Peter Markstein, "IA-64 and Elementary Functions: Speed and Precision" (Prentice-Hall 2000)

presents efficient FMA-based techniques for correctly rounding reciprocal, square root, and reciprocal square root, but it does not cover the cube root in this regard. In general Markstein's approach requires a preliminary result that is accurate to within 1 ulp prior to the final rounding sequence. I do not have the mathematical wherewithal to extend his technique to the rounding of cube roots, but it seems to me that this should be possible in principle, being a challenge somewhat similar to the reciprocal square root.

Bit-wise algorithms lend themselves easily to the computation of roots with correct rounding. Since tie cases for the IEEE-754 rounding mode to-nearest-or-even cannot occur, one simply needs to carry the computation until it has produced all mantissa bits plus one round bit. The bit-wise algorithm for square root, based on the binomial theorem, is well known in both non-restoring and restoring variants and has been the basis of hardware implementations. The same approach via binomial theorem works for the cube root, and there is a little-known paper that lays out the details of a non-restoring implementation:

H. Peng, "Algorithms for Extracting Square Roots and Cube Roots," Proceedings 5th IEEE International Symposium on Computer Arithmetic, pp. 121-126, 1981.
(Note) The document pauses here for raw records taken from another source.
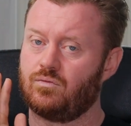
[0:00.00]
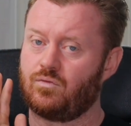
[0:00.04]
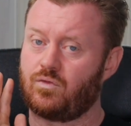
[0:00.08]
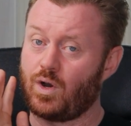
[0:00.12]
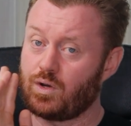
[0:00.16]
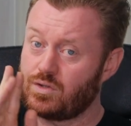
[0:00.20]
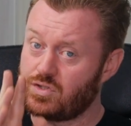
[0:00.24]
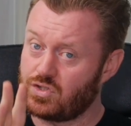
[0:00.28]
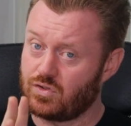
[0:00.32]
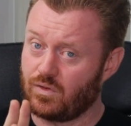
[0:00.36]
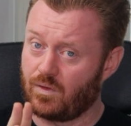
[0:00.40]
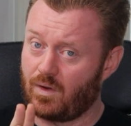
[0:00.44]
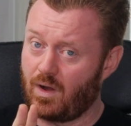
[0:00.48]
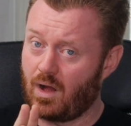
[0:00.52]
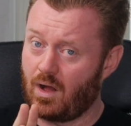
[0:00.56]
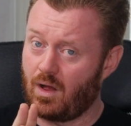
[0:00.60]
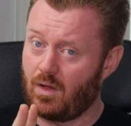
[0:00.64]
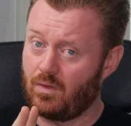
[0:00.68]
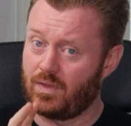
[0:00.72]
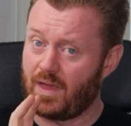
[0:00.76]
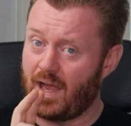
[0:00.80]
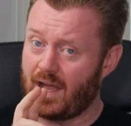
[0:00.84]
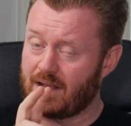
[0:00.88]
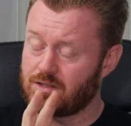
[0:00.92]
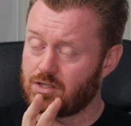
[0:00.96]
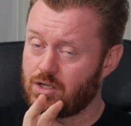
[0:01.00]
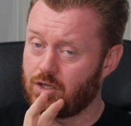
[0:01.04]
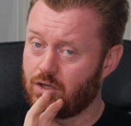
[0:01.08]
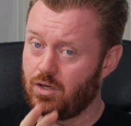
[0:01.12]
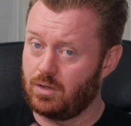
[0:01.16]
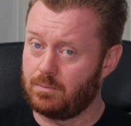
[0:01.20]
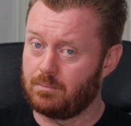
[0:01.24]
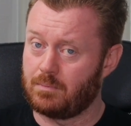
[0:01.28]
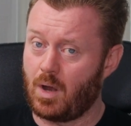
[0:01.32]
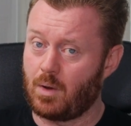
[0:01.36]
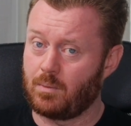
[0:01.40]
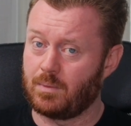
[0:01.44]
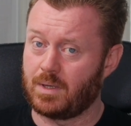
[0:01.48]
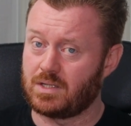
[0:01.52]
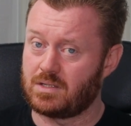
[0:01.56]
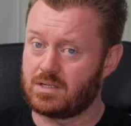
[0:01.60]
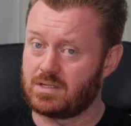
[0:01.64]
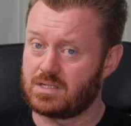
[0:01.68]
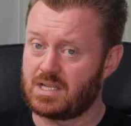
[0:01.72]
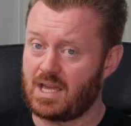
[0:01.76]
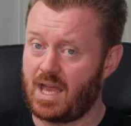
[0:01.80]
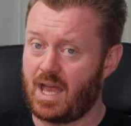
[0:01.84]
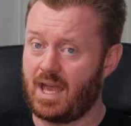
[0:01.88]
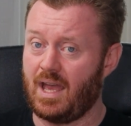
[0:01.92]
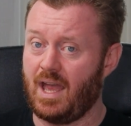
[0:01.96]
First of all, that's a good moment to
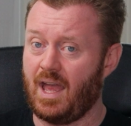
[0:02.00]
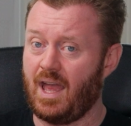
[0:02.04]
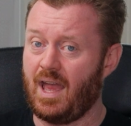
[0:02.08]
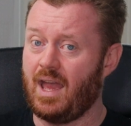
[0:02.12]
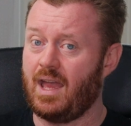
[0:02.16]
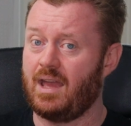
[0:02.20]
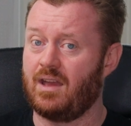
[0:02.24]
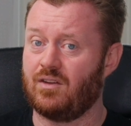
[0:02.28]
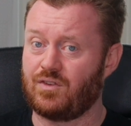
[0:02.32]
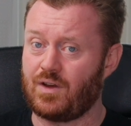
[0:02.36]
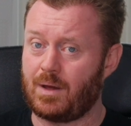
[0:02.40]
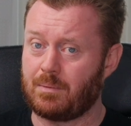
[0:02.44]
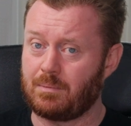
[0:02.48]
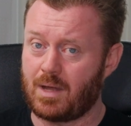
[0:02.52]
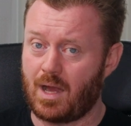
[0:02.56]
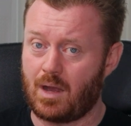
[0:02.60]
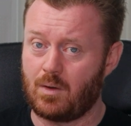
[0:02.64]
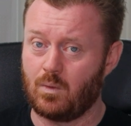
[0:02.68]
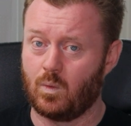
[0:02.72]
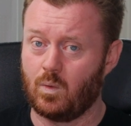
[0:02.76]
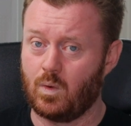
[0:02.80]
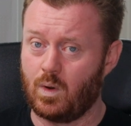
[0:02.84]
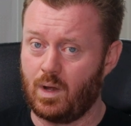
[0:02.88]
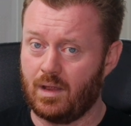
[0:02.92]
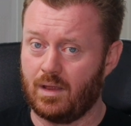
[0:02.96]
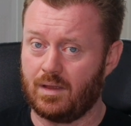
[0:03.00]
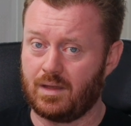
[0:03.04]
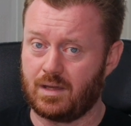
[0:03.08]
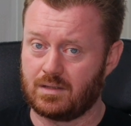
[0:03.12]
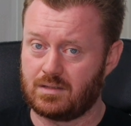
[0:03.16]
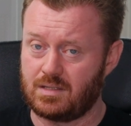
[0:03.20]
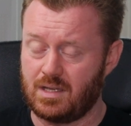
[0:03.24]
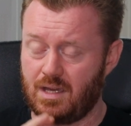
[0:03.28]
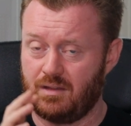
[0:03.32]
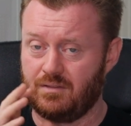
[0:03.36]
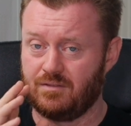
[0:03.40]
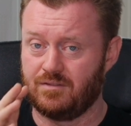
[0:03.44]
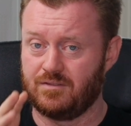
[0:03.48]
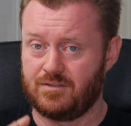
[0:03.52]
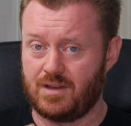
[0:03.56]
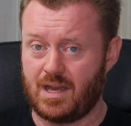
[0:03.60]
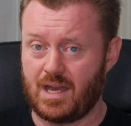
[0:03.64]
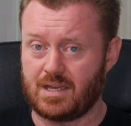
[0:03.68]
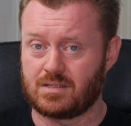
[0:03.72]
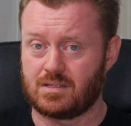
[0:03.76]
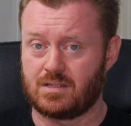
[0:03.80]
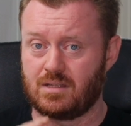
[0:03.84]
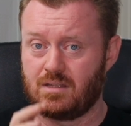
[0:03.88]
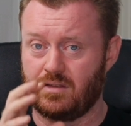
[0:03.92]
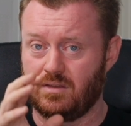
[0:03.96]
say, hey, if I'm not willing to
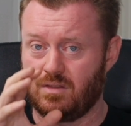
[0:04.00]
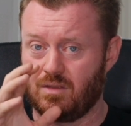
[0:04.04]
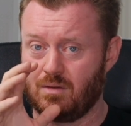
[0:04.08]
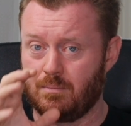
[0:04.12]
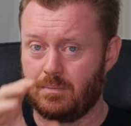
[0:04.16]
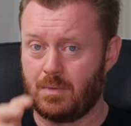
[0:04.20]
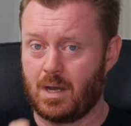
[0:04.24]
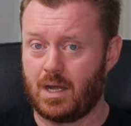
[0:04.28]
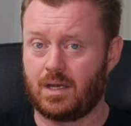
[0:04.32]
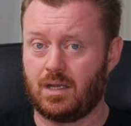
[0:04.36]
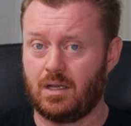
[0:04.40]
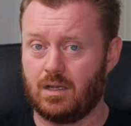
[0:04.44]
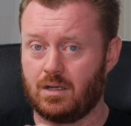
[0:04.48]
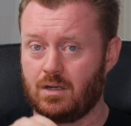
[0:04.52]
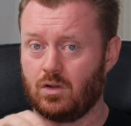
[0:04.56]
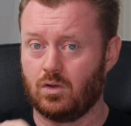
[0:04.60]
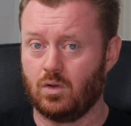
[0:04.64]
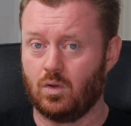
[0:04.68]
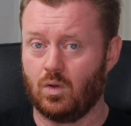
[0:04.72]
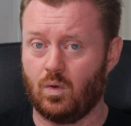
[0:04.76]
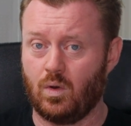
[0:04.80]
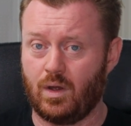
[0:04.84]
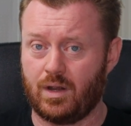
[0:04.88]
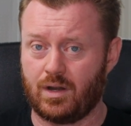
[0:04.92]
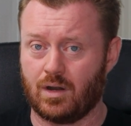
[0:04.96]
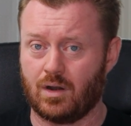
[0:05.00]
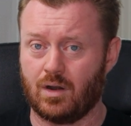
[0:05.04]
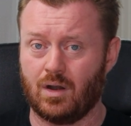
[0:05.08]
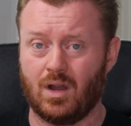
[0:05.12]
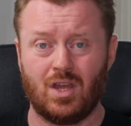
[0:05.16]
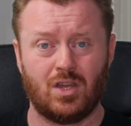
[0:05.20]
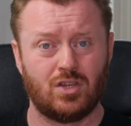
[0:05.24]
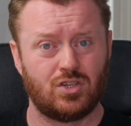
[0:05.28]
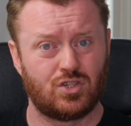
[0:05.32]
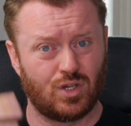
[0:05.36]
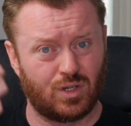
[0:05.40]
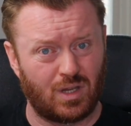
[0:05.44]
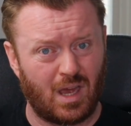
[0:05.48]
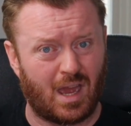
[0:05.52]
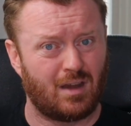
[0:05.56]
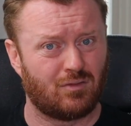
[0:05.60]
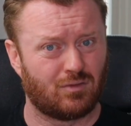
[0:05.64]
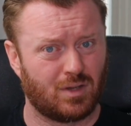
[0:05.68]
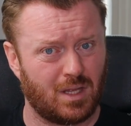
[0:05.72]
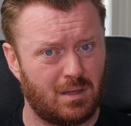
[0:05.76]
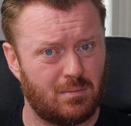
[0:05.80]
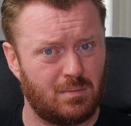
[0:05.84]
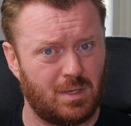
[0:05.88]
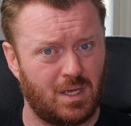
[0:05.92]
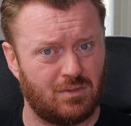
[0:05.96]
invest the money in a lawyer, should I
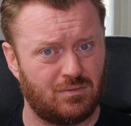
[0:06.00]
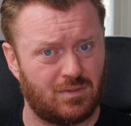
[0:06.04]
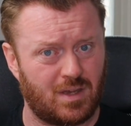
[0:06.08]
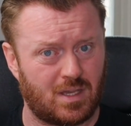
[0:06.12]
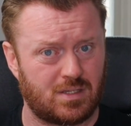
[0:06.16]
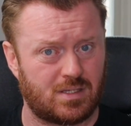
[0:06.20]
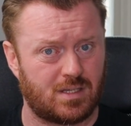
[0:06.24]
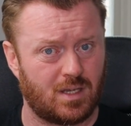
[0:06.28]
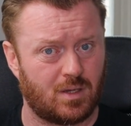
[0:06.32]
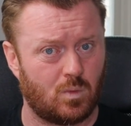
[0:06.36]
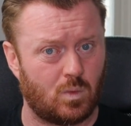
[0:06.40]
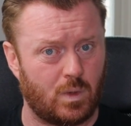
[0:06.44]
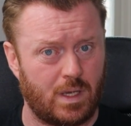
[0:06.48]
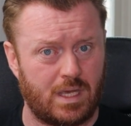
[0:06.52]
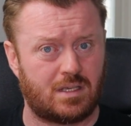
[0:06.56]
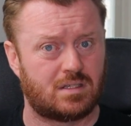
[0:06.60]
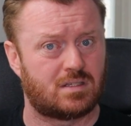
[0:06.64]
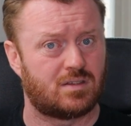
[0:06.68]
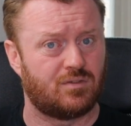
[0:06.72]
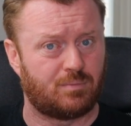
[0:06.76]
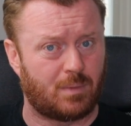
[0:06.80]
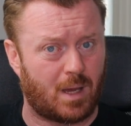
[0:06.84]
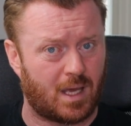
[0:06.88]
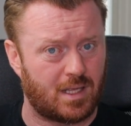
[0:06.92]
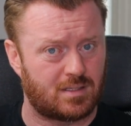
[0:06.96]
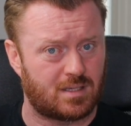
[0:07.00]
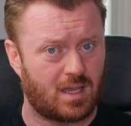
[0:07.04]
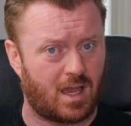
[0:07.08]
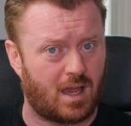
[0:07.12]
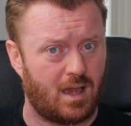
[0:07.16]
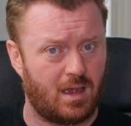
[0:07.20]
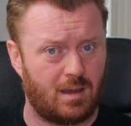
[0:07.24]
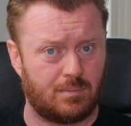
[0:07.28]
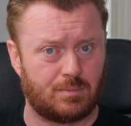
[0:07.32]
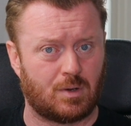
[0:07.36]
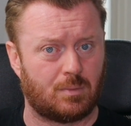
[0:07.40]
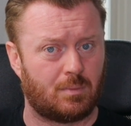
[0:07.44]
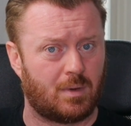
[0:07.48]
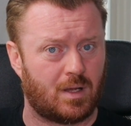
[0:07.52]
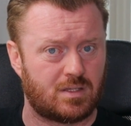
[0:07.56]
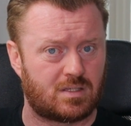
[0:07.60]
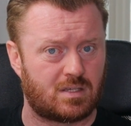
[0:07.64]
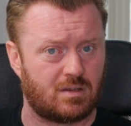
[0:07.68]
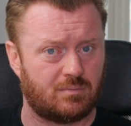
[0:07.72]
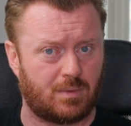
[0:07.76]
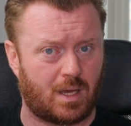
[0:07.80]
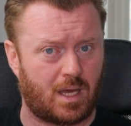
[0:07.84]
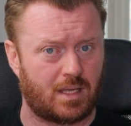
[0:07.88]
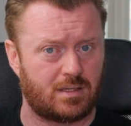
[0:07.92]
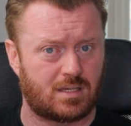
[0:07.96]
really be investing weeks of my time or
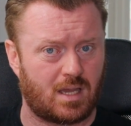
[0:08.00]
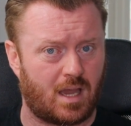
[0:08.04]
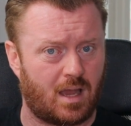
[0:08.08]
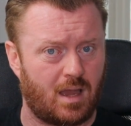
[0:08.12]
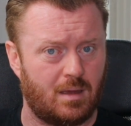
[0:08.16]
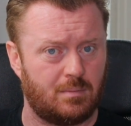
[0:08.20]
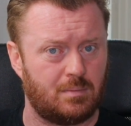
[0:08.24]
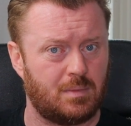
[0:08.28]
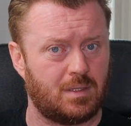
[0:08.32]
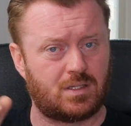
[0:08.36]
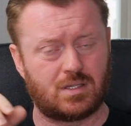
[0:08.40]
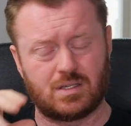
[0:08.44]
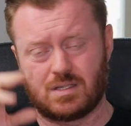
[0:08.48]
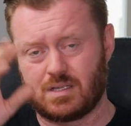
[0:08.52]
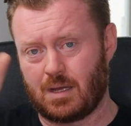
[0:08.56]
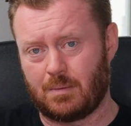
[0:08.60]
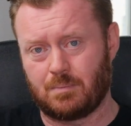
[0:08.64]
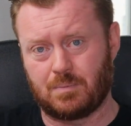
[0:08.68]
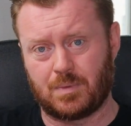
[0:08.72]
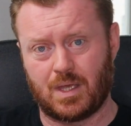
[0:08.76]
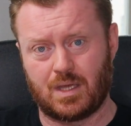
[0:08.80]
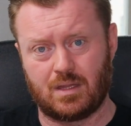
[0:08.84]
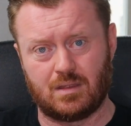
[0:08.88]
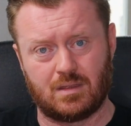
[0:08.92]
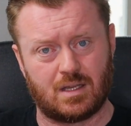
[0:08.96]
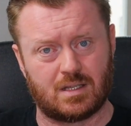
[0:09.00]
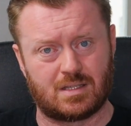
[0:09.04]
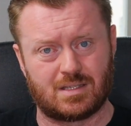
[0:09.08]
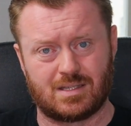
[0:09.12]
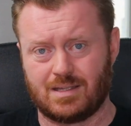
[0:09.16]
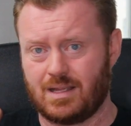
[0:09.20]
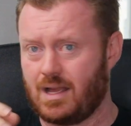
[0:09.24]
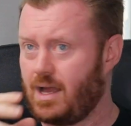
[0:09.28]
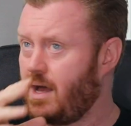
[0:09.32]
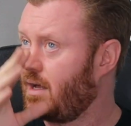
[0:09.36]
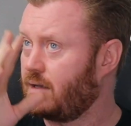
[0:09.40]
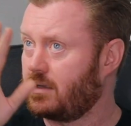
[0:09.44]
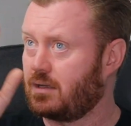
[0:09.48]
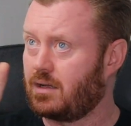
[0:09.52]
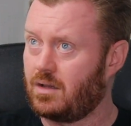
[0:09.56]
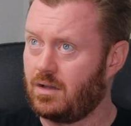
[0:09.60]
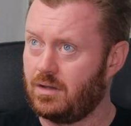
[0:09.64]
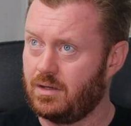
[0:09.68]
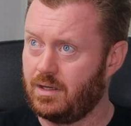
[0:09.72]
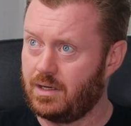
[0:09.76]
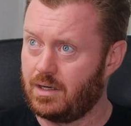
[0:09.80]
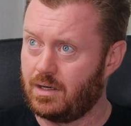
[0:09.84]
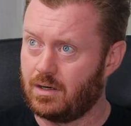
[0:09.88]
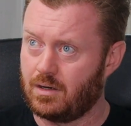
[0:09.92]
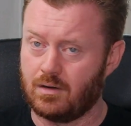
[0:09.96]
months of my time into something that's not
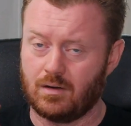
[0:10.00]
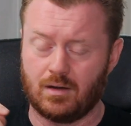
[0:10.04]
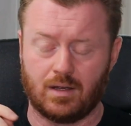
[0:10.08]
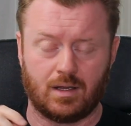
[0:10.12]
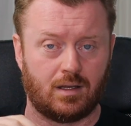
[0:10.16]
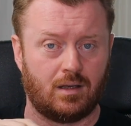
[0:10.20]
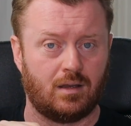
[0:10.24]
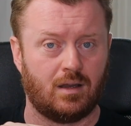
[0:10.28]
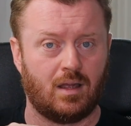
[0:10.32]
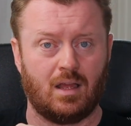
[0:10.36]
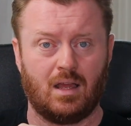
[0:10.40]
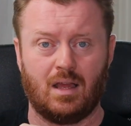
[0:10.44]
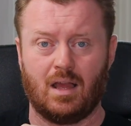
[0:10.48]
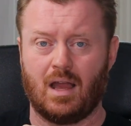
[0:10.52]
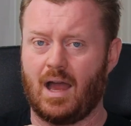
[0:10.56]
clear and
Best I can tell from experimenting with it this works well enough for the extraction of cube roots from integers. Since each iteration produces only a single result bit it is not exactly fast. For applications in floating-point arithmetic it has the drawback of using a couple of bookkeeping variables that require roughly twice the number of bits of the final result. This means one would need to use 128-bit integer arithmetic to implement a double-precision cube root.
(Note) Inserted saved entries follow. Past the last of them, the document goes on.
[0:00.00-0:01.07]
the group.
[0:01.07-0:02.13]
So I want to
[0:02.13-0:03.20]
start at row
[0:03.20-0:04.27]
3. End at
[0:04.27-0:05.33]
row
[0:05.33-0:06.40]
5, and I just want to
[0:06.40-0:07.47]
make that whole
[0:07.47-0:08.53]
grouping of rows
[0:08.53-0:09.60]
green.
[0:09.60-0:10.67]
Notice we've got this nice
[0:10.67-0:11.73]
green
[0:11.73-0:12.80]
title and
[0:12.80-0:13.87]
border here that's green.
My C99 code below is based on Halley's rational method for the cube root which has cubic convergence meaning that the initial approximation does not have to be very accurate as the number of valid digits triples in every iteration. The computation can be arranged in various ways. Generally it is numerically advantageous to arrange iterative schemes as

new_guess := old_guess + correction

since for a sufficiently close initial guess, correction is significantly smaller than old_guess. This leads to the following iteration scheme for the cube root:

x := x - x * (x3 - a) / (2*x3 + y)

This particular arrangement is also listed in Kahan's notes on cube root. It has the further advantage of lending itself naturally to the use of FMA (fused-multiply add). One drawback is that the computation of 2*x3 could lead to overflow, therefore an argument reduction scheme is required for at least part of the double-precision input domain. In my code I simply apply the argument reduction to all non-exceptional inputs, based on straightforward manipulation of the exponents of IEEE-754 double-precision operands.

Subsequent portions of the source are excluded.